Tras ver esta secuencia, David afirma que “es de tal fuerza ver este ejemplo de no violencia y cómo efectivamente al final dice “ha perdido” que se puede de verdad ver ese modelo”.   El guionista y psicólogo asegura que “el cine nos permite aprender de experiencias que no hemos vivido.  Es aumentar nuestra vida, es vivir muchas vidas”. ¿Pero cómo vivíamos muchas vidas y aprendíamos de las experiencias antes de que hubiera cine?, nos pregunta David. Y nos remonta incluso a antes de que hubiera cuentos, historias, teatro o pinturas ripestres.  Vivíamos otras vidas “soñando. Dicen que el cine está hecho del material del que están hechos los sueños. Y es verdad. Soñamos como si fuera una secuencia”. Nos dice David que “los sueños es la manera que teníamos evolutivamente de exponernos a experiencias y situaciones que no habíamos vivido y que nos preparaban para ello. Los sueños usan imágenes, cortes, sonido… Los sueños son cine”. El cine es la forma más sofisticada que hemos encontrado para emularlos, después de pinturas rupestres, historias, cuentos o libros. “En ¿Nos estamos volviendo locos? decía que cada vez que dormimos nos estamos proyectando una película, así que aprendamos y disfrutemos de ella”.

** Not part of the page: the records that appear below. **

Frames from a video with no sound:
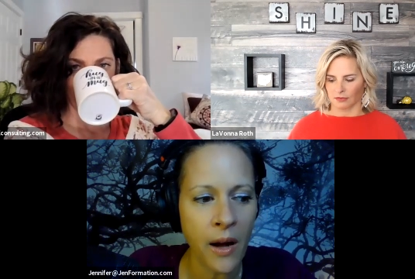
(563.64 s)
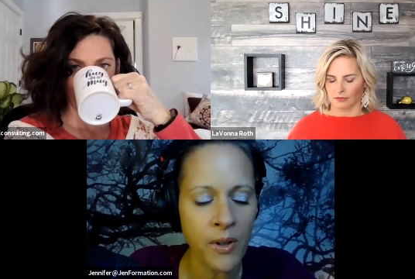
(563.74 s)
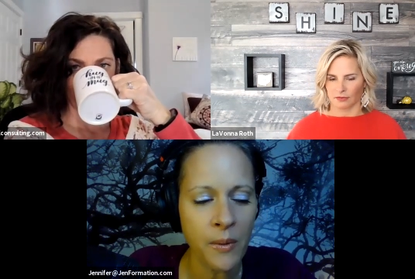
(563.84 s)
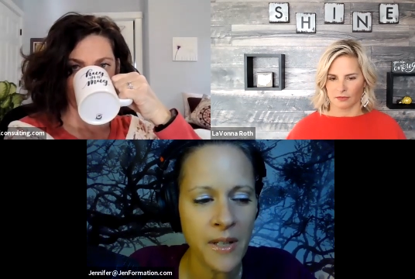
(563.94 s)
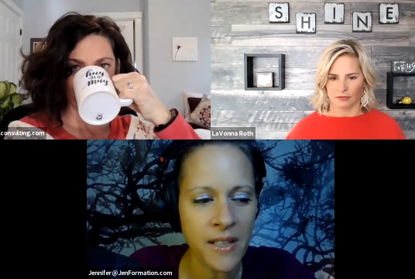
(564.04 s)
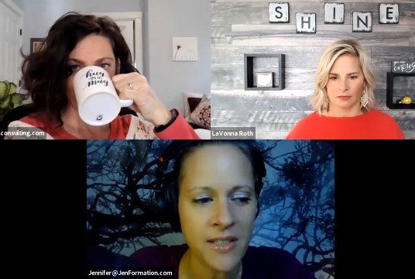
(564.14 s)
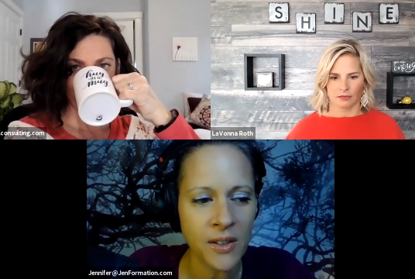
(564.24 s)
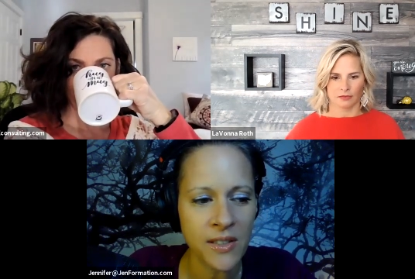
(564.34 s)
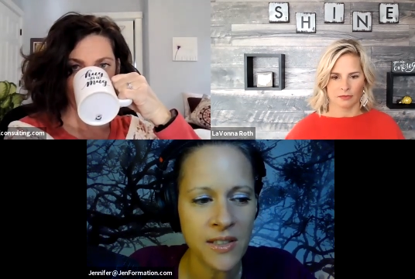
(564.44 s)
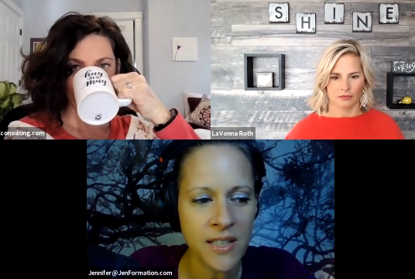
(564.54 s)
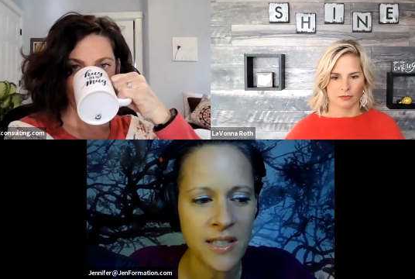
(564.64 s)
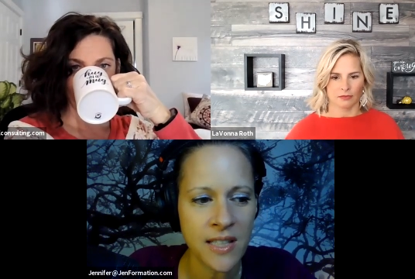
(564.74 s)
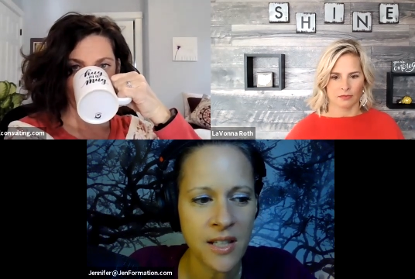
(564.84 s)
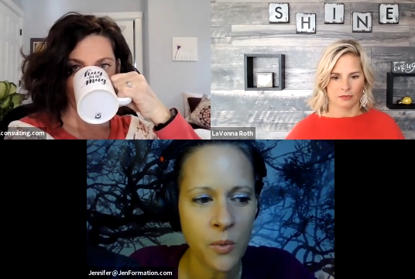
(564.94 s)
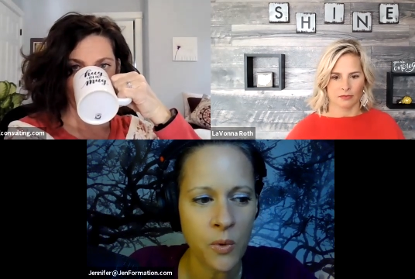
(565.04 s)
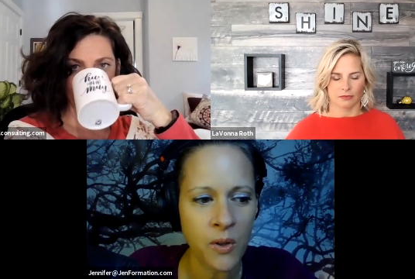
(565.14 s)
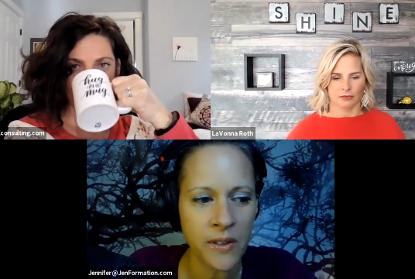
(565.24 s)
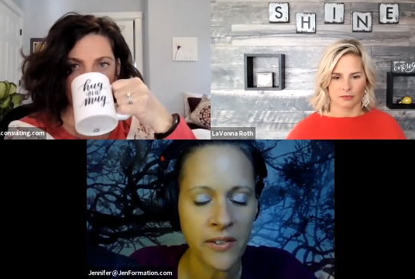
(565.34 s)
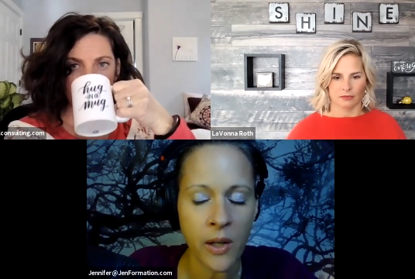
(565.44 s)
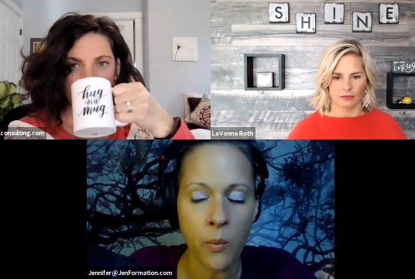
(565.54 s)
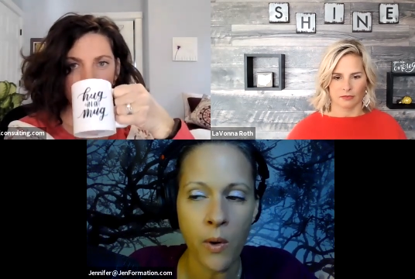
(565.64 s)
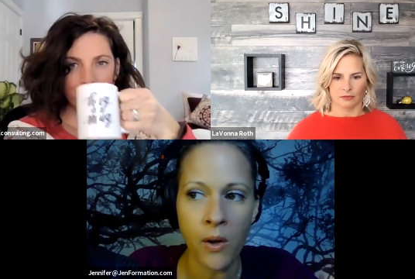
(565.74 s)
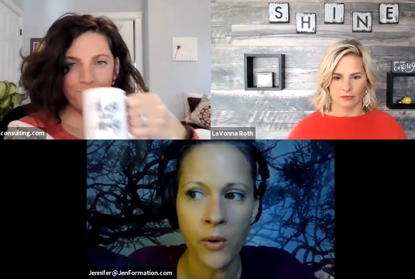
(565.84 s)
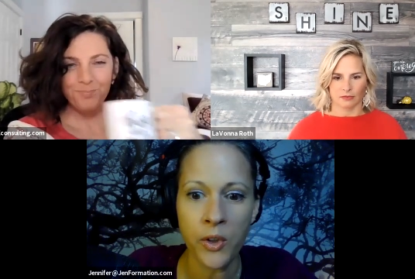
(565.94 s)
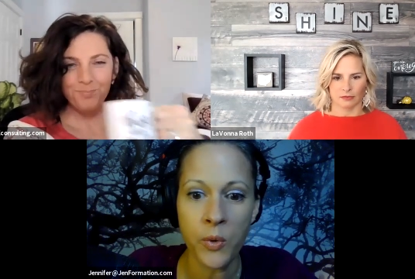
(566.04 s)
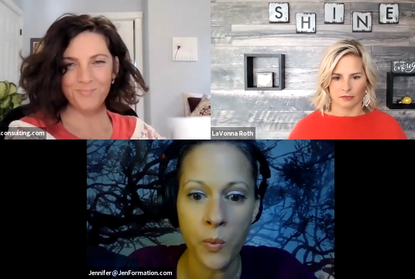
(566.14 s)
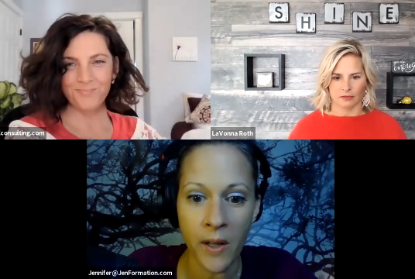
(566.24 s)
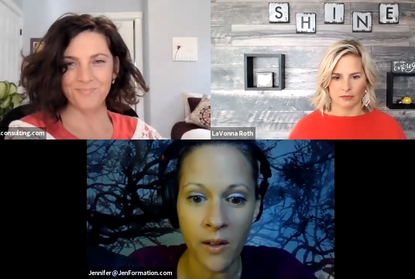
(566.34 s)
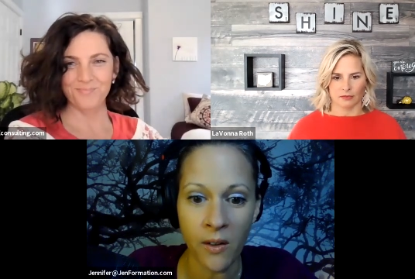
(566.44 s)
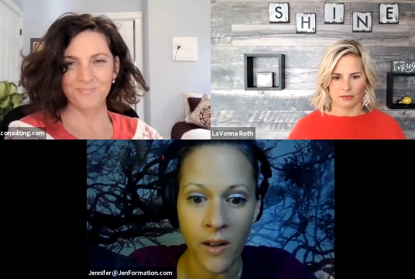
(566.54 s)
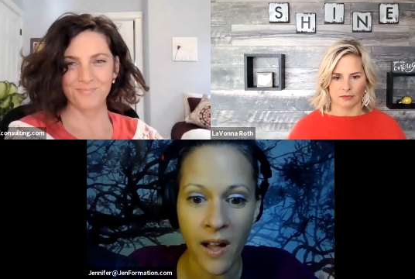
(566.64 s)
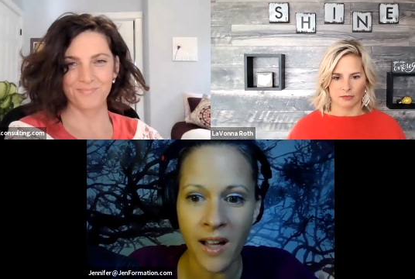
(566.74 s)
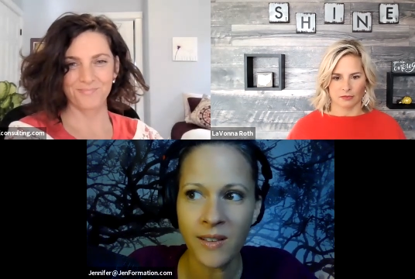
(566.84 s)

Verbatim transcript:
Speaker 1: I want to be a consultant to see the world. It's like, well, you will.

Pero el cine es algo más, porque también es una experiencia social. No solo es un cúmulo de estímulos y emociones que nos permiten que nos llegue bien un mensaje, no solo nos permite aprender poniéndonos en el lugar de otras personas, sino que el cine mueve el mundo, transmite mensajes”. David llega a decir que  “el cine es un evento social que hace que nos replanteemos como sociedad nuestro sitio”. Y, como en sus anteriores hipótesis, tiene la prueba en una película. “¿Qué significa Carpe diem? ¿Sabéis a qué película me refiero? Antes de El Club de los Poetas Muertos “carpe diem” solo lo conocían quienes sabían latín. Y de repente se convirtió en un mensaje. En los colegios este gran profesor que interpretaba Robin Williams empezó a ser un modelo de cambio, de dejar de estudiar lo que estaba en los libros y empezar a experimentar”.

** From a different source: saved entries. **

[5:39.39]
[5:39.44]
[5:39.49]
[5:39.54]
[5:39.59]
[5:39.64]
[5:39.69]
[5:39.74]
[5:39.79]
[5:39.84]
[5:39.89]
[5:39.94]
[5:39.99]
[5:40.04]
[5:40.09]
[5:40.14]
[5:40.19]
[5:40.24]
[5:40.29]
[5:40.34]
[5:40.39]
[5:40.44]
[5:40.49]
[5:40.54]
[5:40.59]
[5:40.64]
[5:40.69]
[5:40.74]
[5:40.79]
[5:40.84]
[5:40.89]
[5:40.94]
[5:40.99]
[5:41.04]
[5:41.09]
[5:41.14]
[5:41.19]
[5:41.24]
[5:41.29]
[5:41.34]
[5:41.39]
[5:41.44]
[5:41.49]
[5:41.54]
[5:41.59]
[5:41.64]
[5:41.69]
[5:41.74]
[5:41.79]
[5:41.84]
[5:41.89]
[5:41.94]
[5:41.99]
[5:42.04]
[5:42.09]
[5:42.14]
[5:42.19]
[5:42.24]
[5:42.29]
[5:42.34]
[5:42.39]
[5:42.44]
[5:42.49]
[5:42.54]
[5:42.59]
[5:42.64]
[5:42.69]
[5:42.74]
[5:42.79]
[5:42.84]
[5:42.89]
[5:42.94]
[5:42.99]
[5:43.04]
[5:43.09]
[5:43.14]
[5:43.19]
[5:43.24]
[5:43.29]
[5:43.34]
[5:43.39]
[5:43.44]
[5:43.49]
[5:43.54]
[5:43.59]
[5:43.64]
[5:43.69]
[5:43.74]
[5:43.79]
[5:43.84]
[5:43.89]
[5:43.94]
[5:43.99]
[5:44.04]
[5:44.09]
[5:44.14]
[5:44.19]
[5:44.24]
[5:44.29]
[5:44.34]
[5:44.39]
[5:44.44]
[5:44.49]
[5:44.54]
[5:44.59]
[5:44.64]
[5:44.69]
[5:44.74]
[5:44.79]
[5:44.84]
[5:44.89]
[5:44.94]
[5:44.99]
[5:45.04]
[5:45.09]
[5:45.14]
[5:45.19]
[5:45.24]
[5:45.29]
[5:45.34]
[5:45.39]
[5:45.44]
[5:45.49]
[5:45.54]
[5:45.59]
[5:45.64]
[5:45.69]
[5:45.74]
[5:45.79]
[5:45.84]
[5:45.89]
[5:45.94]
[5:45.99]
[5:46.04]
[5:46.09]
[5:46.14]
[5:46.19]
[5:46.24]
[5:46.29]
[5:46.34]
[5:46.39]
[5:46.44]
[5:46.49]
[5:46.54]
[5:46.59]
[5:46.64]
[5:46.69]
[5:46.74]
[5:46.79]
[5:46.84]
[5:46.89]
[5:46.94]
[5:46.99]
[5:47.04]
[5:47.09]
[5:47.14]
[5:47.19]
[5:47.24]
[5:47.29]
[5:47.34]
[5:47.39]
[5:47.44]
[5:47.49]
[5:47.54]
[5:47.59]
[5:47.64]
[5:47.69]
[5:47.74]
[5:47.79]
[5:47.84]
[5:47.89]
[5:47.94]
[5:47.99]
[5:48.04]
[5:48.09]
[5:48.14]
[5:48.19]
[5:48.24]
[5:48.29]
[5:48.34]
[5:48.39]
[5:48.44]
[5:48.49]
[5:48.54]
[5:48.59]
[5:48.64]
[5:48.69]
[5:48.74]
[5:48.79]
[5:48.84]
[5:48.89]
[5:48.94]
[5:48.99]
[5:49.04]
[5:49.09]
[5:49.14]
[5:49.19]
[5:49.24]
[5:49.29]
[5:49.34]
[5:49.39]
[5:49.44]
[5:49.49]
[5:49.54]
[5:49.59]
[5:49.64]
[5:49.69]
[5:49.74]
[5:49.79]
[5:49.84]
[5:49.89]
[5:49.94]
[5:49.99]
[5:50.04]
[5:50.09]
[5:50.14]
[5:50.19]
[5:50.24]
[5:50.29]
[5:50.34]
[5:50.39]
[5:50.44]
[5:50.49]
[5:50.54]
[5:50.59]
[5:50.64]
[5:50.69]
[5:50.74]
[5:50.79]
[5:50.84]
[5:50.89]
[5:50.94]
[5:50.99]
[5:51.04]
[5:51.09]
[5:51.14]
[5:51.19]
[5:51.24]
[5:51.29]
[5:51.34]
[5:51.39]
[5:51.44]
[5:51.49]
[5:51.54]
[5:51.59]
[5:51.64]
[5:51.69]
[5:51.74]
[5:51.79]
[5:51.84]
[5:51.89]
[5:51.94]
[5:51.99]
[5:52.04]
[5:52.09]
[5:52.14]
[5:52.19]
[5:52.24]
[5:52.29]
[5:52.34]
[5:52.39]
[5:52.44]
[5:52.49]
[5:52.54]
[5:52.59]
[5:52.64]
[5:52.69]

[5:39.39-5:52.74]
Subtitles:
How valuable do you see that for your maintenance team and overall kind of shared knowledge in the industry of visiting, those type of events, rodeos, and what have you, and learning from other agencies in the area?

David Pulido acaba su intervención diciendo que “dentro de una semana o dos semanas a lo mejor no os acordaréis de quién era este ponente psicólogo pero diréis: “Ostras, volví a ver este trocito de película y volví a sentir lo que sentí aquella vez y volví a tener esa lección que sin haberla vivido nunca ya guardo para siempre””. Palabras muy bonitas, sí, pero nosotros no olvidaremos que un guionista de Goya llamado David Pulido nos brindó en tiempo récord una ponencia llena de magia, llena de inspiración y llena de sueños. Llena, en suma, de amor por el cine.